(Dataset extract begins)

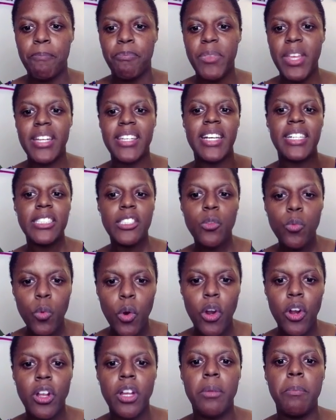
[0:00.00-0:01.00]
It doesn't
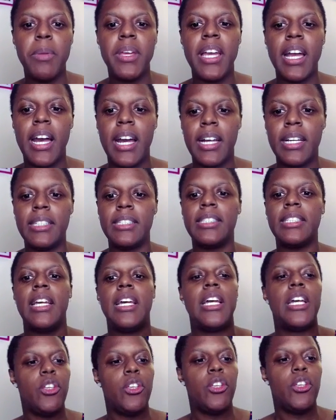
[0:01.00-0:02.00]
work because
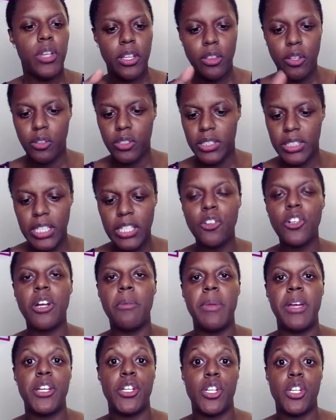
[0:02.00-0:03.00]
you get those single
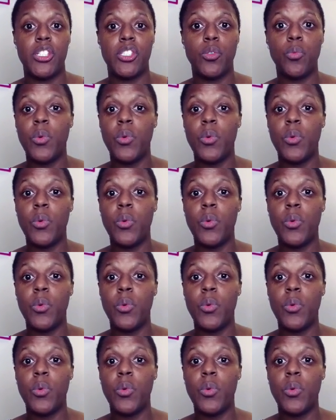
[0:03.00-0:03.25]
commissions,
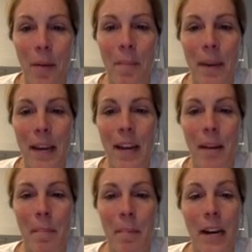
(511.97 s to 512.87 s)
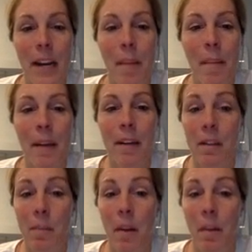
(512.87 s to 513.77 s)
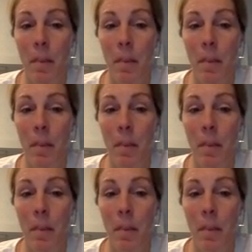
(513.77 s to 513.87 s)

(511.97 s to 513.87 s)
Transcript: making it break up into smaller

(Dataset extract ends)

What to produce:
From the line containing "[0:03.00-0:03.25]" to the end of the data above, give those lines again verbatim, with both endpoints included and no images.

Task result:
[0:03.00-0:03.25]
commissions,
(511.97 s to 512.87 s)
(512.87 s to 513.77 s)
(513.77 s to 513.87 s)

(511.97 s to 513.87 s)
Transcript: making it break up into smaller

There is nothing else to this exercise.